## Task objective
What is needed is an exact transcription of the listing, with the images removed.

----

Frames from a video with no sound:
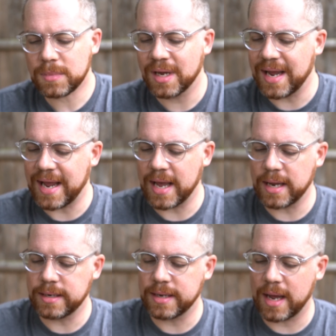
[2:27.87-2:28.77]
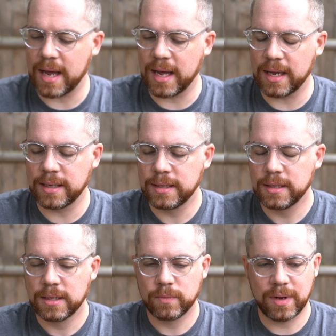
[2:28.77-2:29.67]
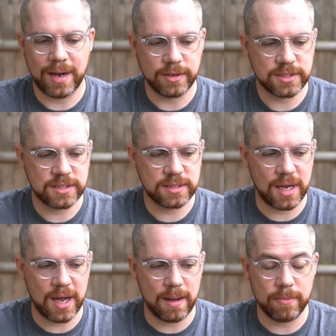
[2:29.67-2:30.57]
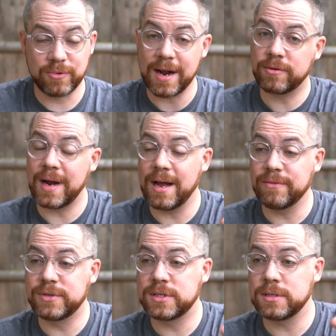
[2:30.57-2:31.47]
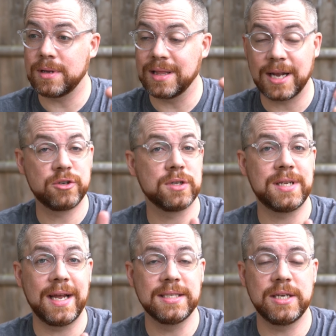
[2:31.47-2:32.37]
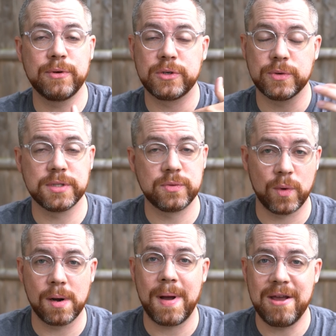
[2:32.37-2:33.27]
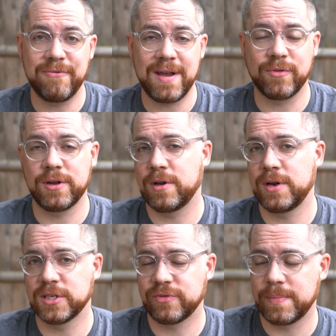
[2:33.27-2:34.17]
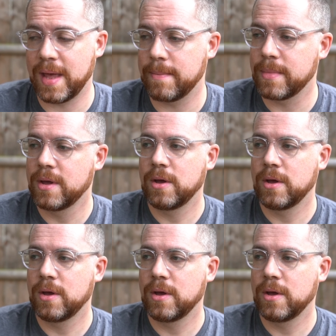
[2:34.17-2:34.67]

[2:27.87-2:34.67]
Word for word: And what else? RecRev's Electric Daisy, which was one of my favorite yo-yos from them.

----

## Response area
Frames from a video with no sound:
[2:27.87-2:28.77]
[2:28.77-2:29.67]
[2:29.67-2:30.57]
[2:30.57-2:31.47]
[2:31.47-2:32.37]
[2:32.37-2:33.27]
[2:33.27-2:34.17]
[2:34.17-2:34.67]

[2:27.87-2:34.67]
Word for word: And what else? RecRev's Electric Daisy, which was one of my favorite yo-yos from them.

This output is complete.